Collected data entries
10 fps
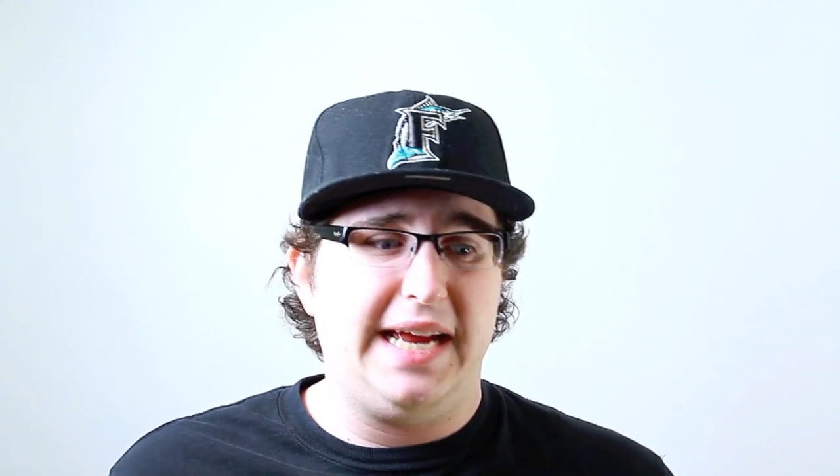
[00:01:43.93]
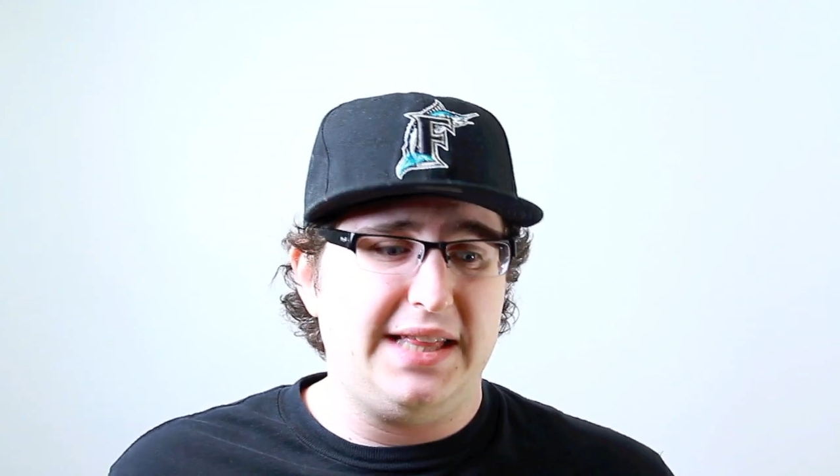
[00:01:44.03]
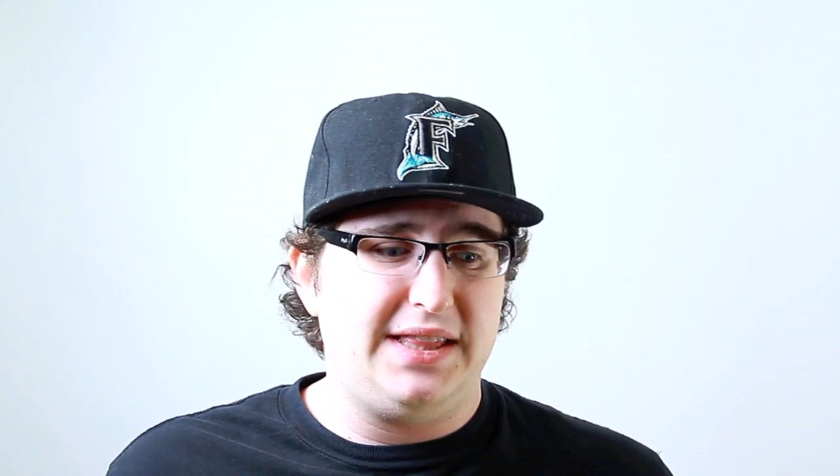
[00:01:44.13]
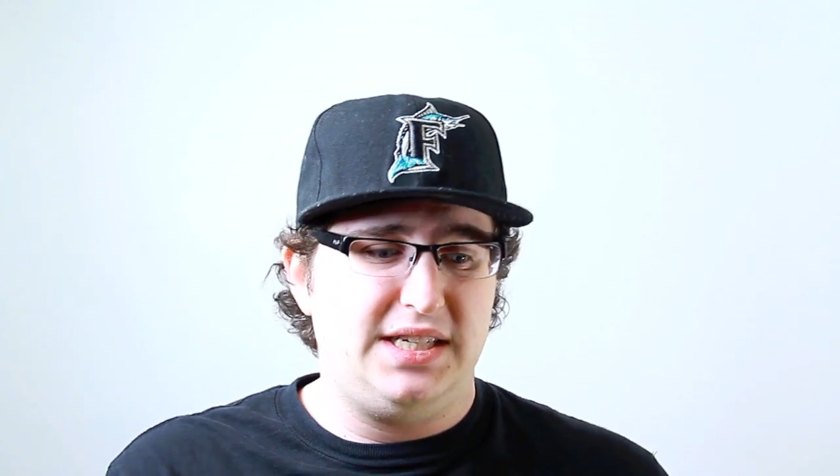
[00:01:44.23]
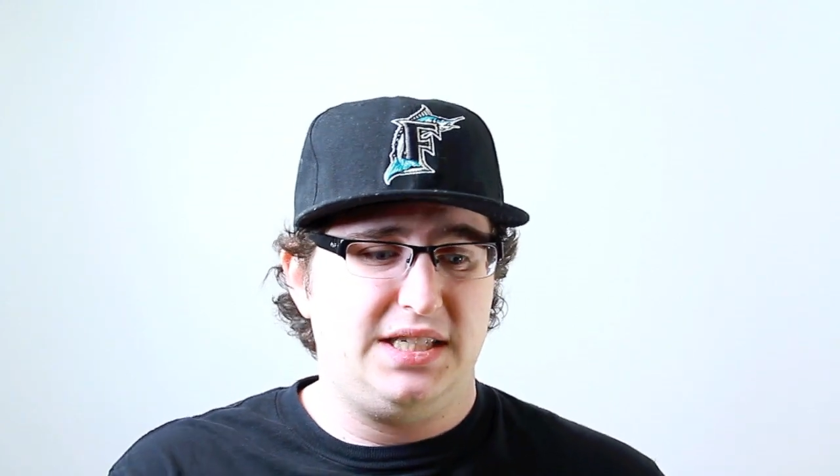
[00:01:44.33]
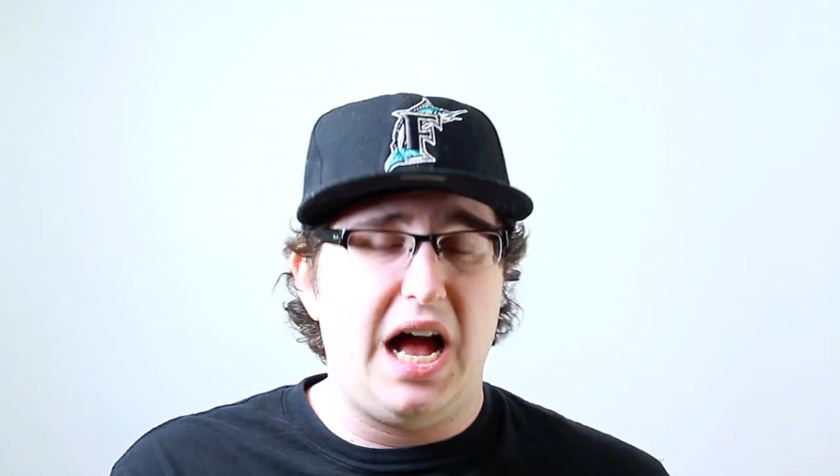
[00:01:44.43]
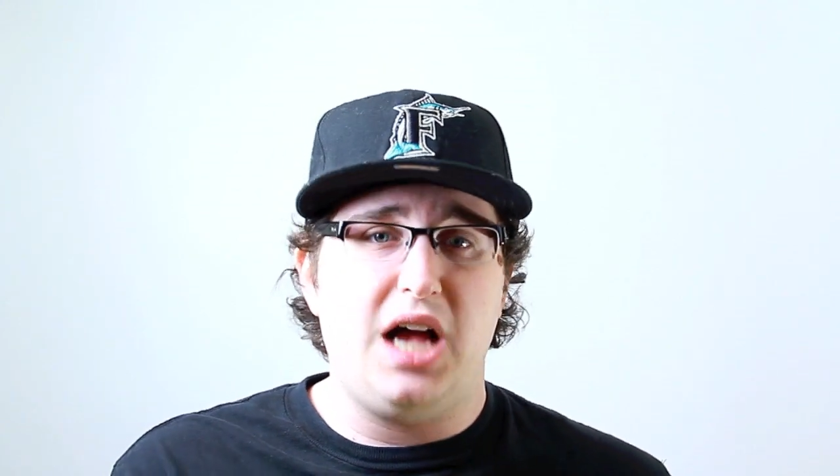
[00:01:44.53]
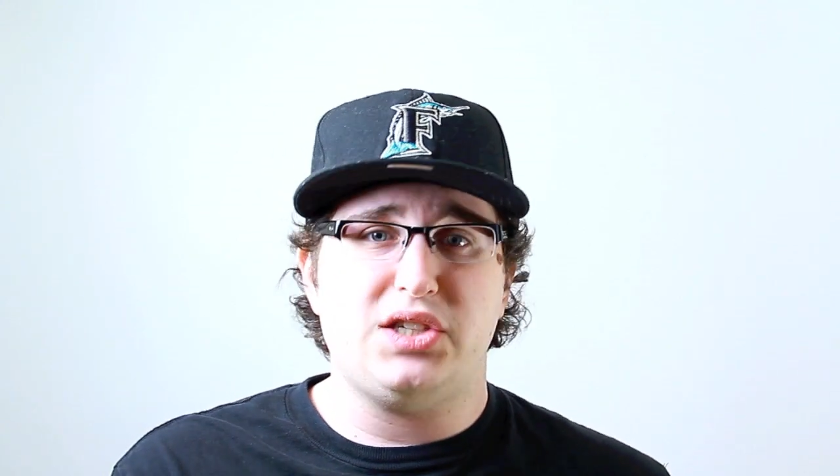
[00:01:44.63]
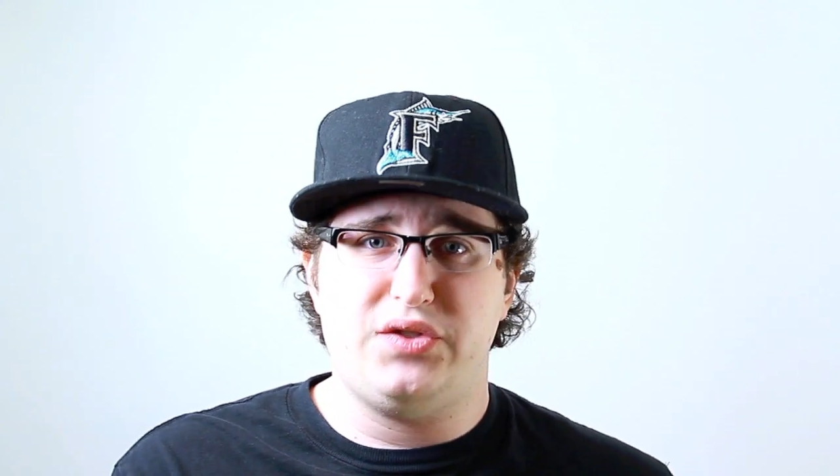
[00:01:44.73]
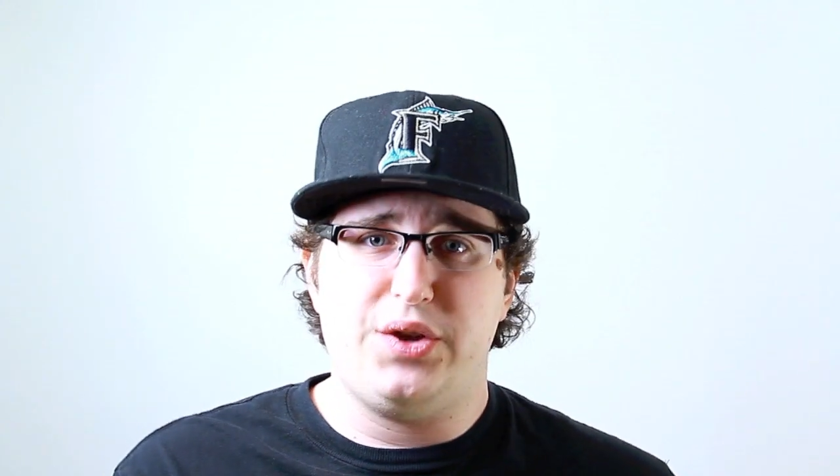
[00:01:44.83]
get these
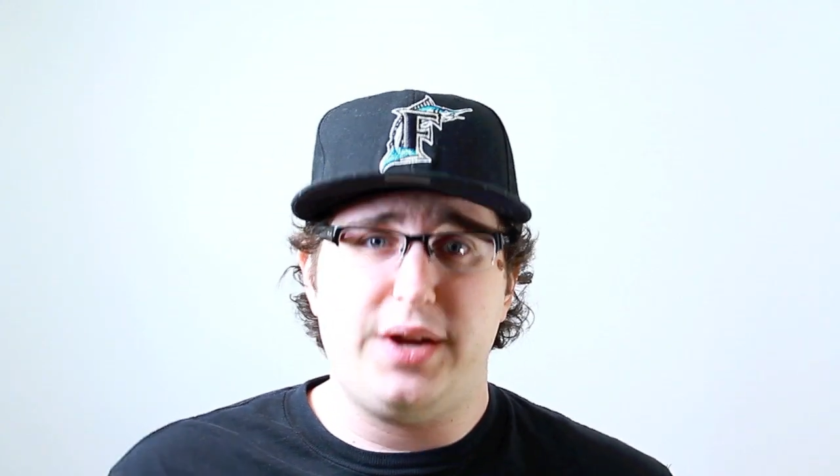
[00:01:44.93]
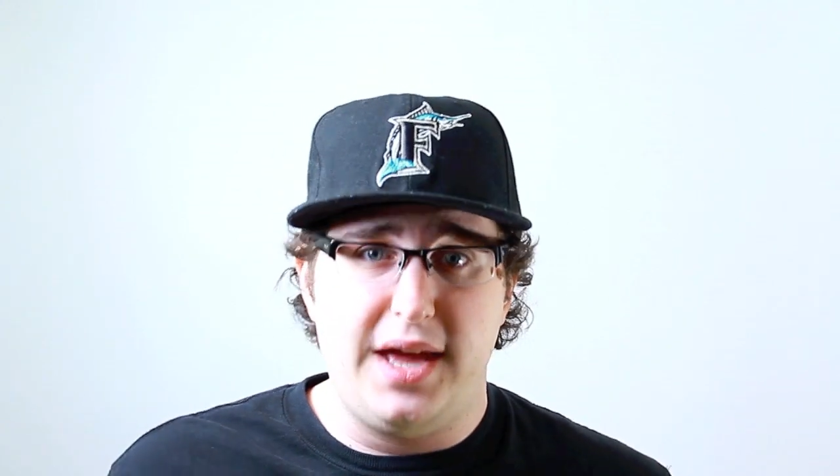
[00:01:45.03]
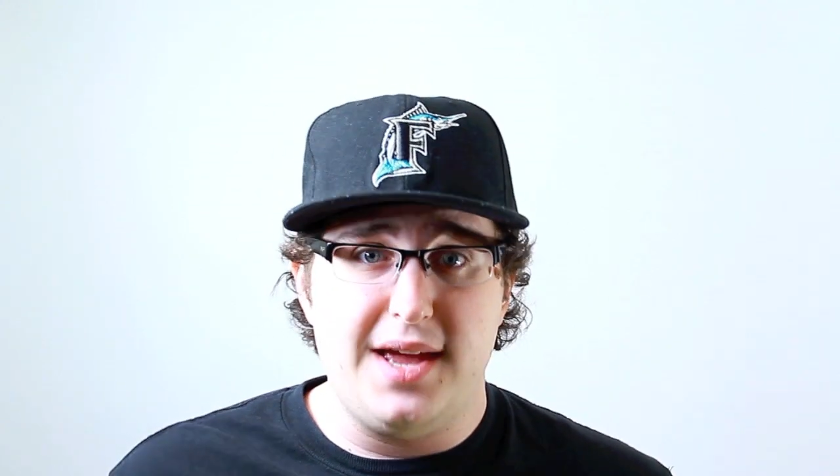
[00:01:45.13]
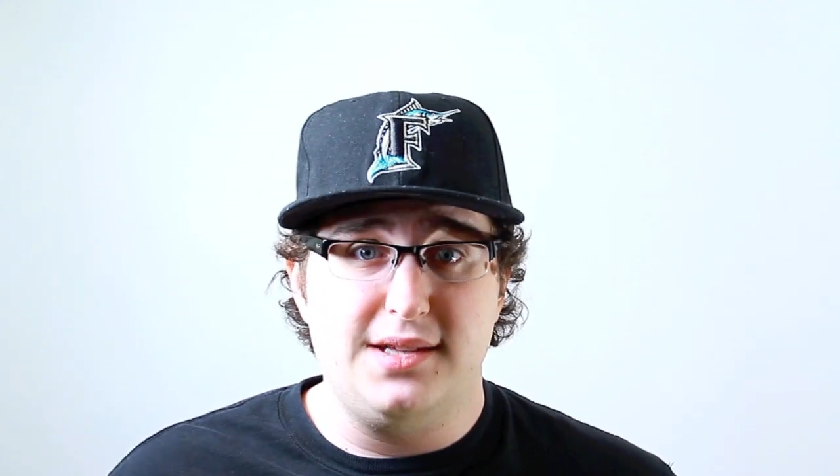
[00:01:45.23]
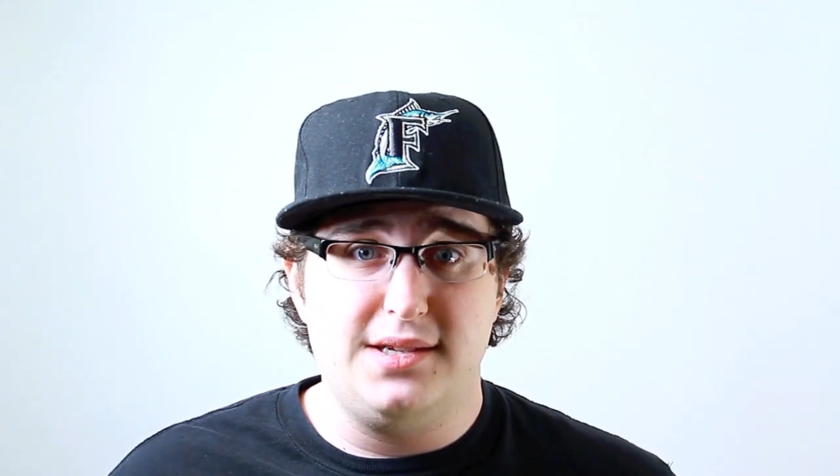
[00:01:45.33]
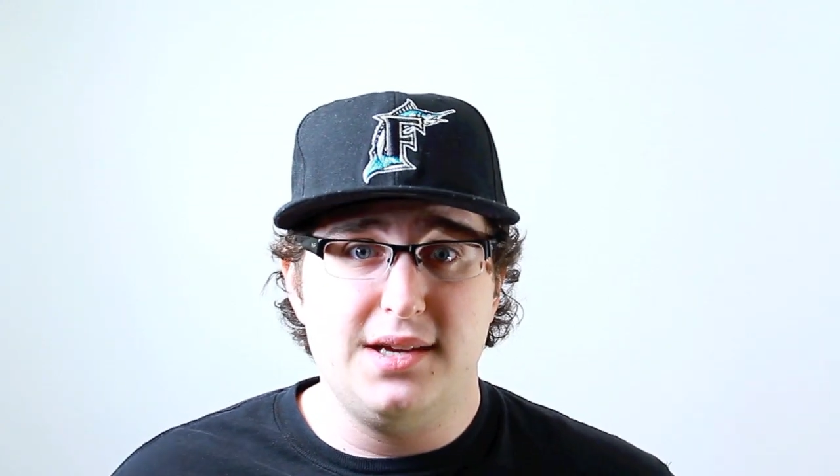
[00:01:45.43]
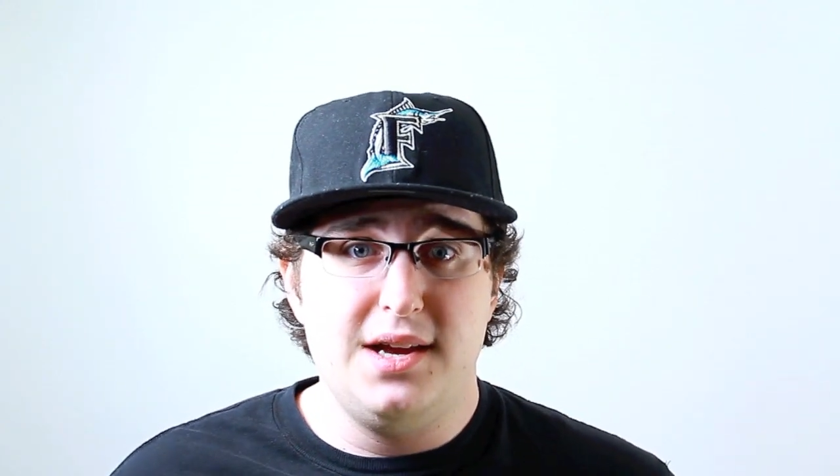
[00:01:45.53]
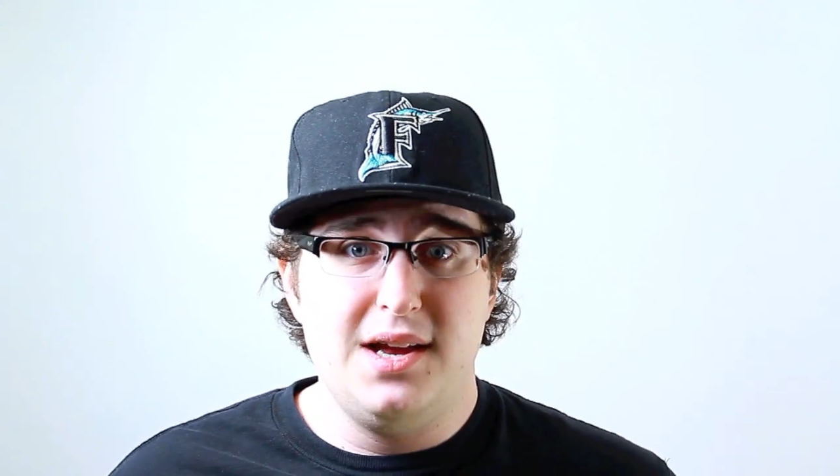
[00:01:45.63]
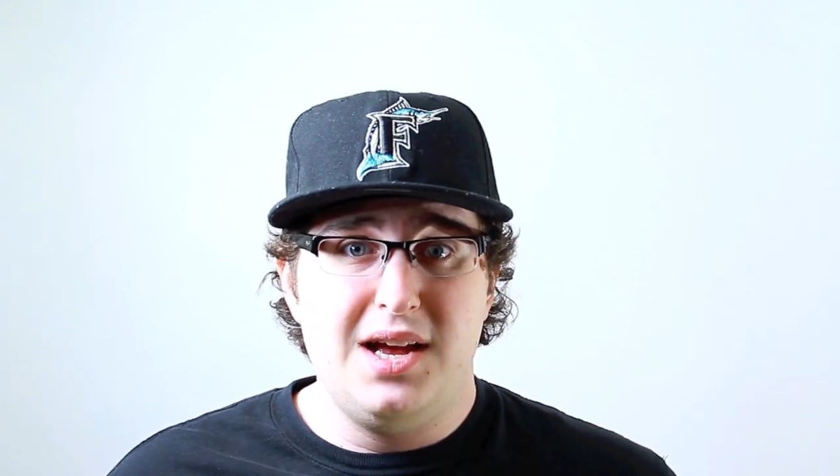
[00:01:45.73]
dolls for their kids.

> _What the task asks_: In the copy, include exactly the lines from the one with "[00:01:44.43]" through the final line of the data, both ends included, and no pictures.

> _Problem solution_:
[00:01:44.43]
[00:01:44.53]
[00:01:44.63]
[00:01:44.73]
[00:01:44.83]
get these
[00:01:44.93]
[00:01:45.03]
[00:01:45.13]
[00:01:45.23]
[00:01:45.33]
[00:01:45.43]
[00:01:45.53]
[00:01:45.63]
[00:01:45.73]
dolls for their kids.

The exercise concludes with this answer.